Bohemios, señoriales, clásicos, que hablan por sí solos, con mucha solera y sobre todo, con mucha historia, en la mayoría, ligada de forma inevitable a la de nuestro país. Madrid cuenta con un puñado de cafés emblemáticos donde parece que se ha detenido el tiempo, rincones  en los que aún resuenan las palabras, traídas por el recuerdo, de Jardiel Poncela o Francisco Umbral, donde tomar un café en compañía de un buen libro es un placer y donde todo, desde la iluminación a la música, invita a una tarde de charla con amigos.

Café Comercial. Glorieta de Bilbao, 7. Una puerta giratoria nos introduce en el Madrid intelectual de la posguerra, el de las tertulias literarias a cargo de Antonio Machado, Blas de Otero o Camilo José Cela, aquel del que Jardiel Poncela e Ignacio Aldecoa eran habituales. Todo en este local sigue inalterable desde el día de su fundación, en marzo de 1887, y un amplio ventanal a la calle nos embelesa con ese ir y venir de los transeúntes en Madrid. En el Comercial, además de pasar la tarde tomando café, se puede jugar al ajedrez y disfrutar de exposiciones, coloquios e incluso sesiones de jazz.

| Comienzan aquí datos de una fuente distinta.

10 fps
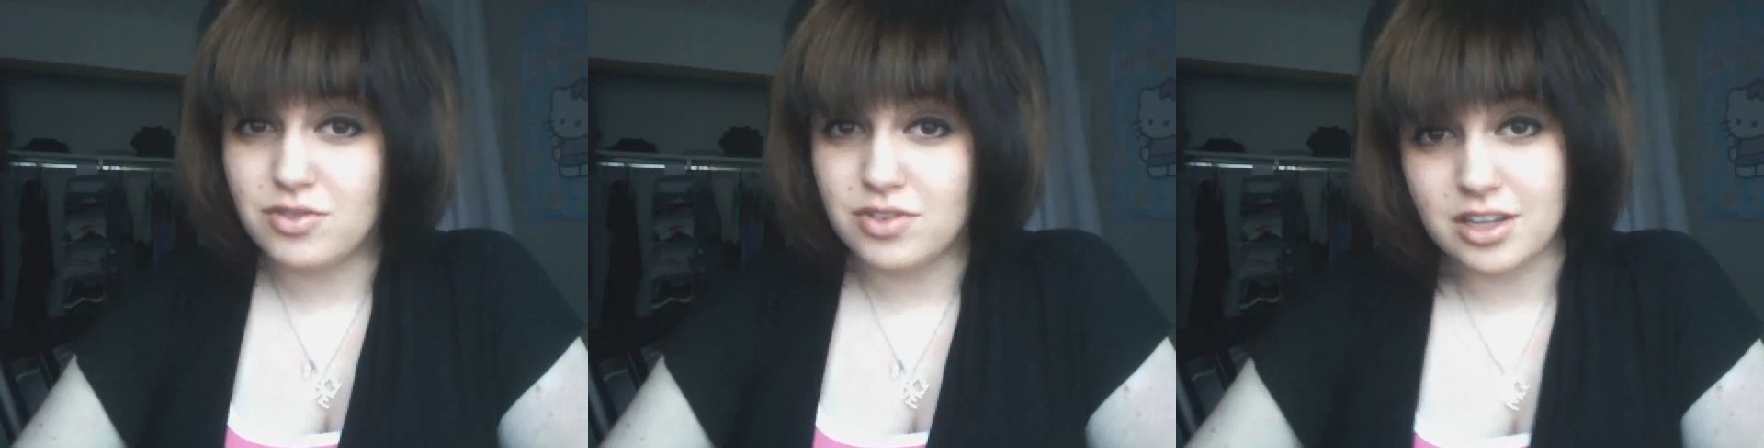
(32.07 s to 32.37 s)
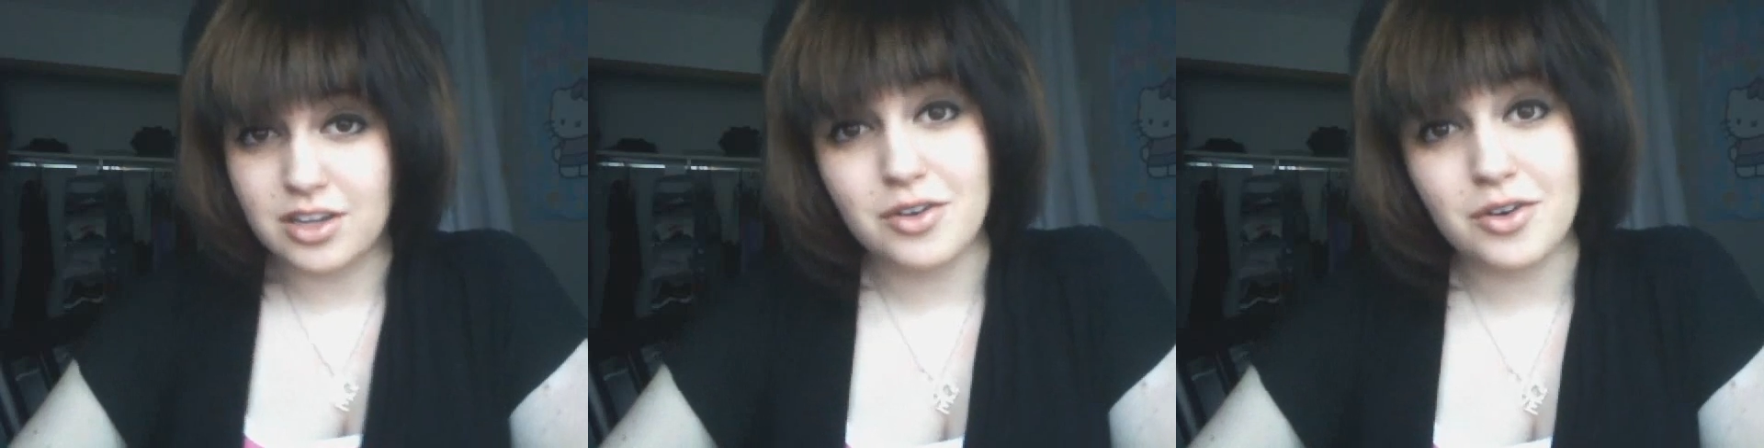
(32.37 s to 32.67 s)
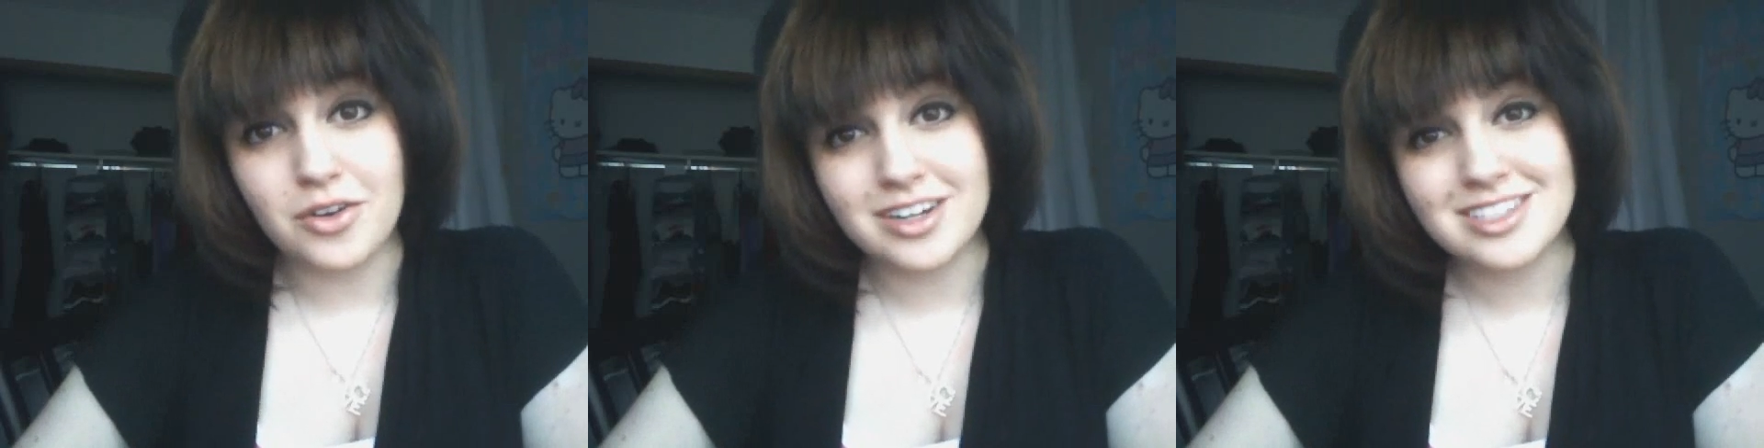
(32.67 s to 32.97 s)
video
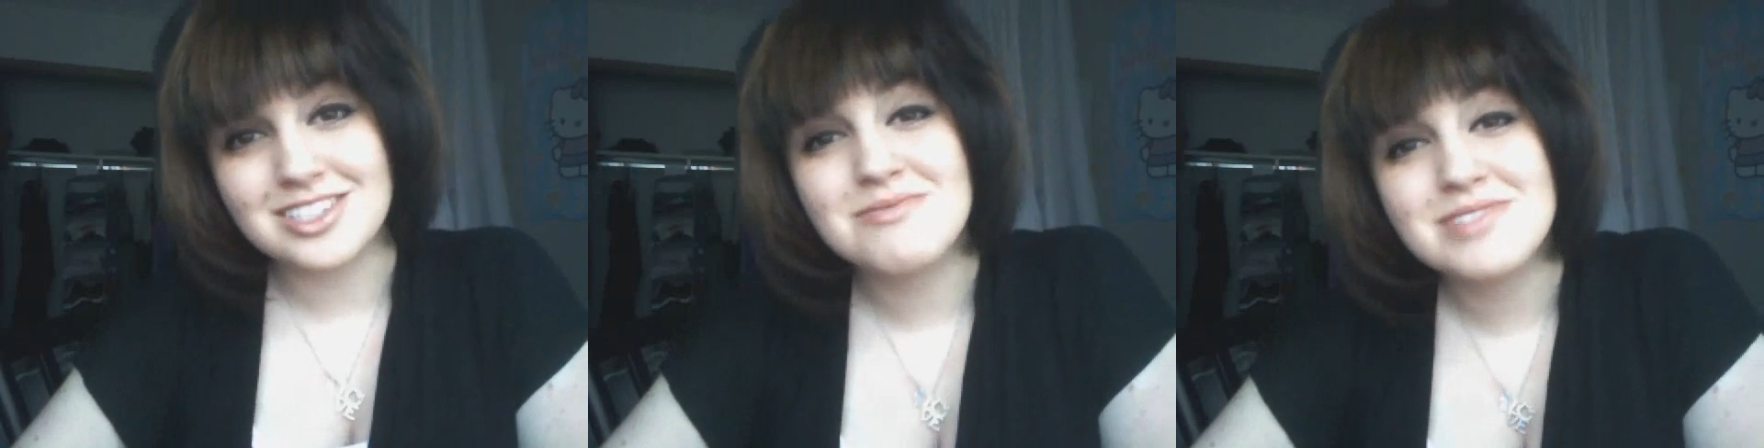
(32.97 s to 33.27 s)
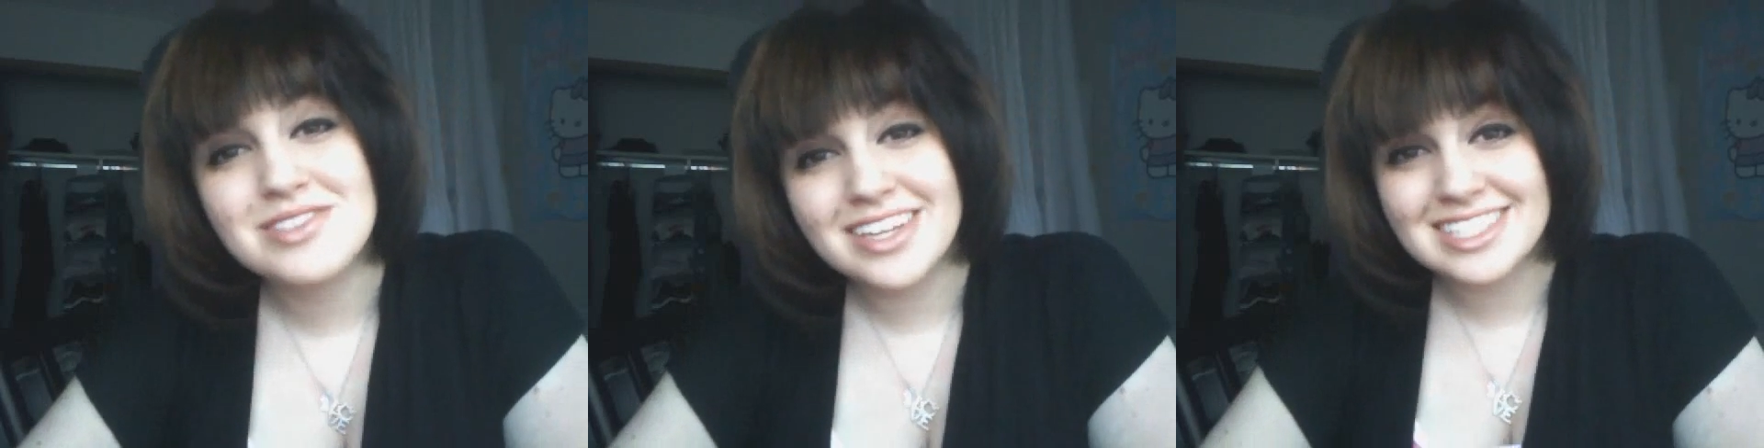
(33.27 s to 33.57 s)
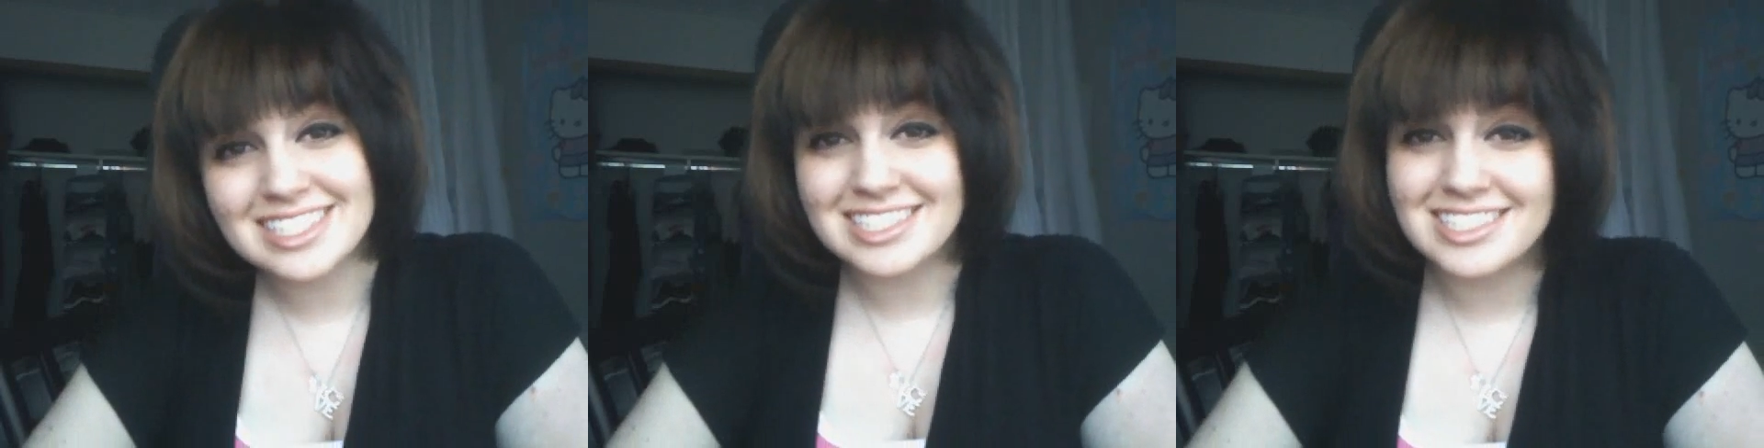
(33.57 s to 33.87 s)
or shoot me a
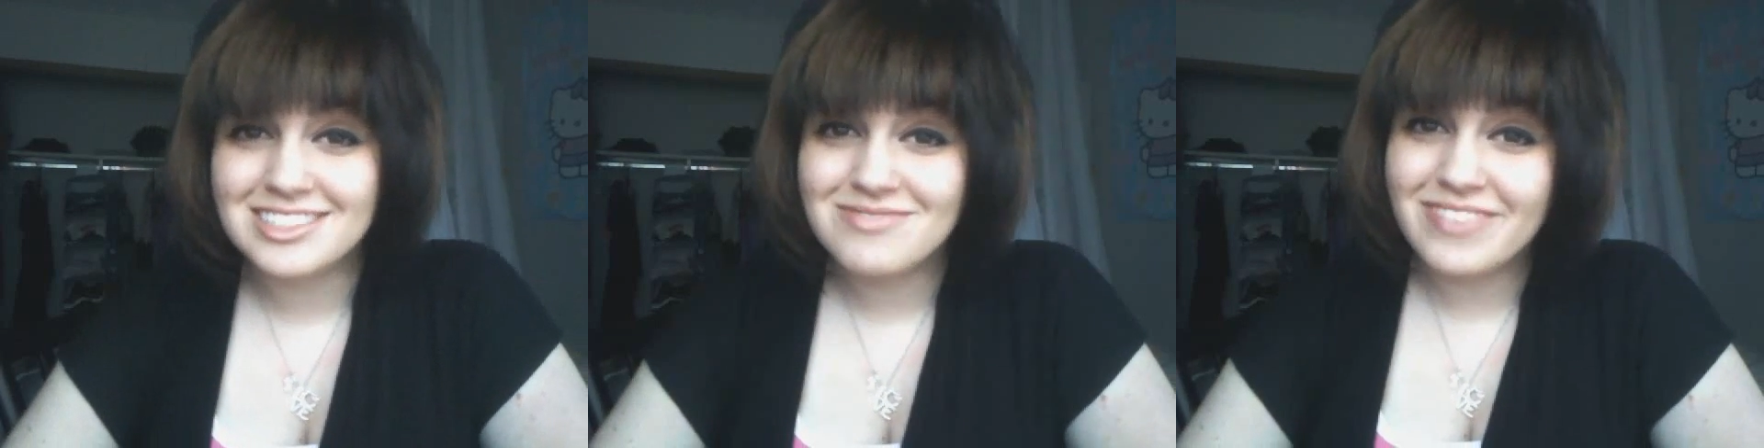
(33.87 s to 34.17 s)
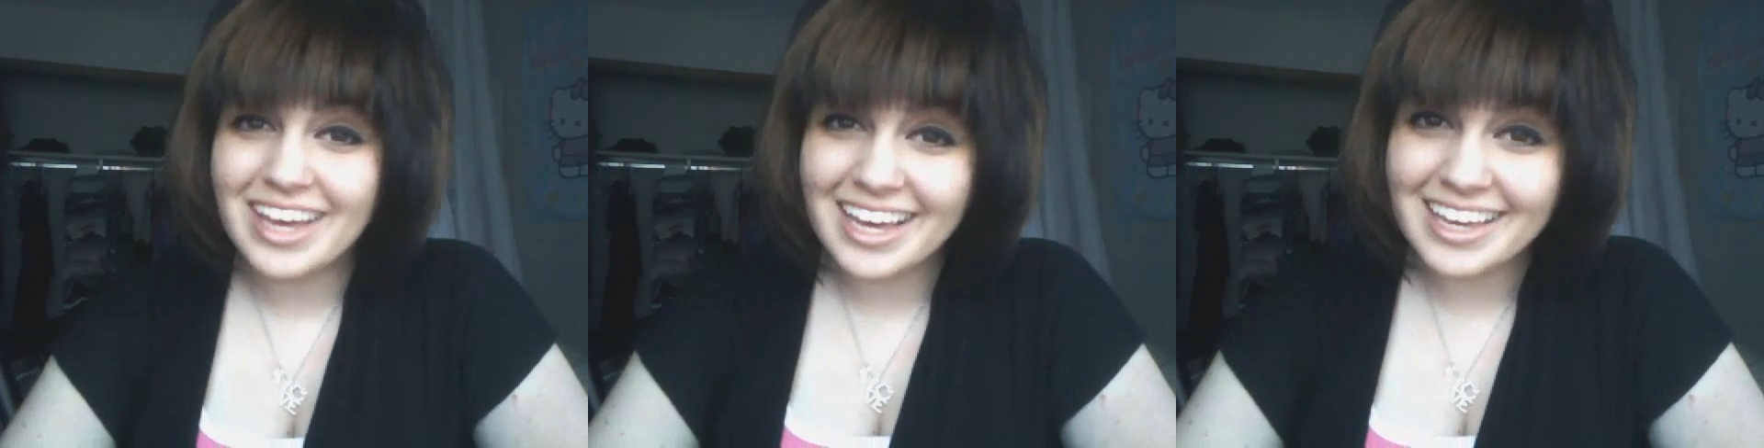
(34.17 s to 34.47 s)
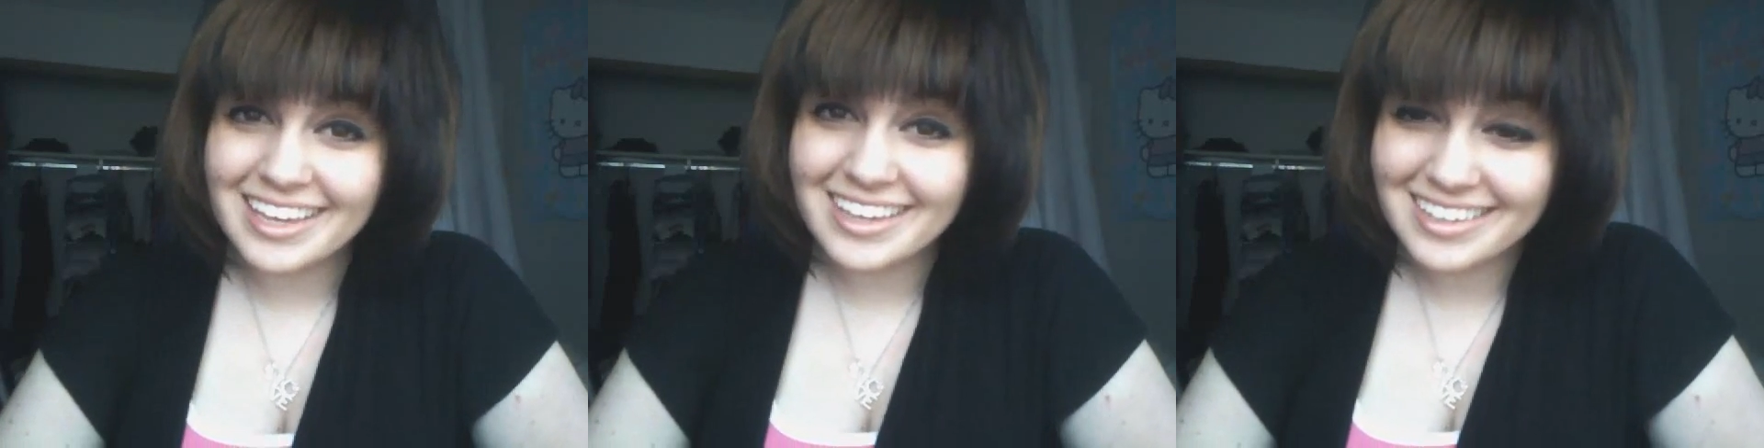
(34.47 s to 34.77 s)
message.
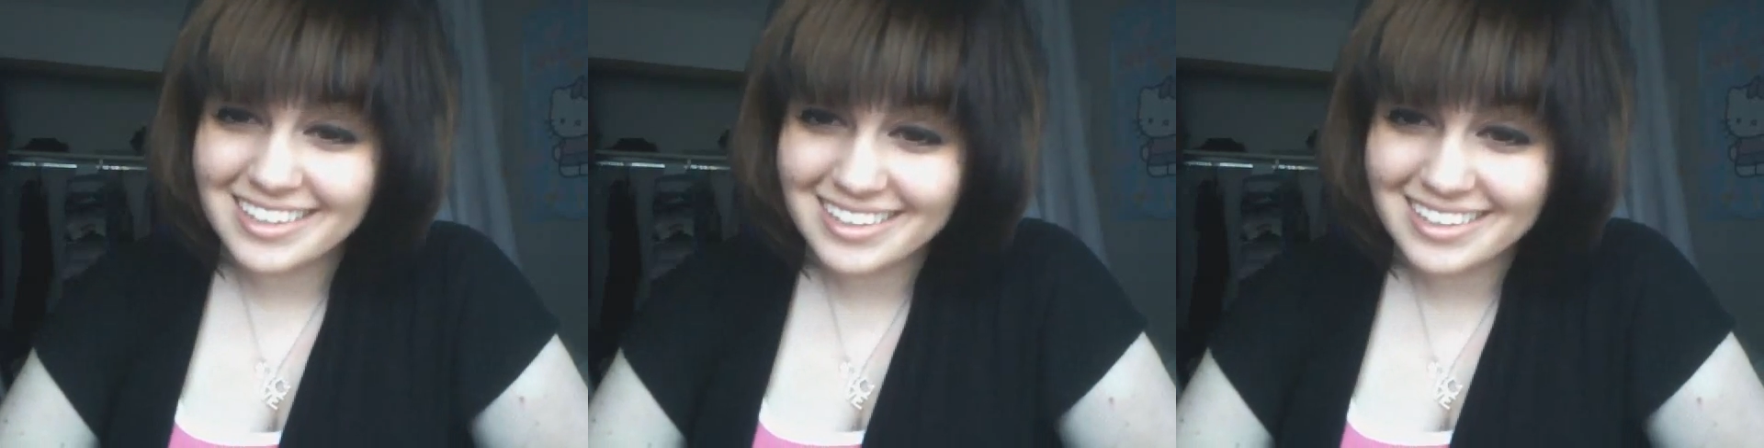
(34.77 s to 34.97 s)
Bye!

Café Gijón. Inaugurado en mayo de 1888 por un asturiano inmigrante en Cuba, hablar del número 21 del Paseo Recoletos es hacerlo de Francisco Umbral, que como muchos otros encontró en el café Gijón una fuente de inspiración y un lugar en el que quedarse. Antes que él, otros nombres destacados del arte y las letras españolas, de la política y la filosofía frecuentaron el lugar: José Canalejas, Valle-Inclán, Severo Ochoa, Gómez de la Serna o los miembros de la Generación del 27 son algunos ejemplos; las fotos que cuelgan de las paredes de este café lo atestiguan y nos recuerdan la edad de oro madrileña. Sigue constituyendo un lugar de encuentro para muchos jóvenes literatos y artistas de la capital.

El café del Círculo de Bellas Artes. Aunque acceder al interior del café ya cuesta dinero, un euro por persona, merece la pena pasar una tarde en la conocida popularmente como “la pecera”. A los pies de la calle Alcalá, en el número 42, este café recibe la visita de curiosos, escritores, actores e intelectuales que buscan un remanso de paz en medio del bullicioso Madrid. Famoso por su techo abovedado y adornado con frescos, este café guarda en su interior la esencia de los cafés de principios del siglo XX, además de una célebre escultura, la de una mujer tendida, que data de 1910.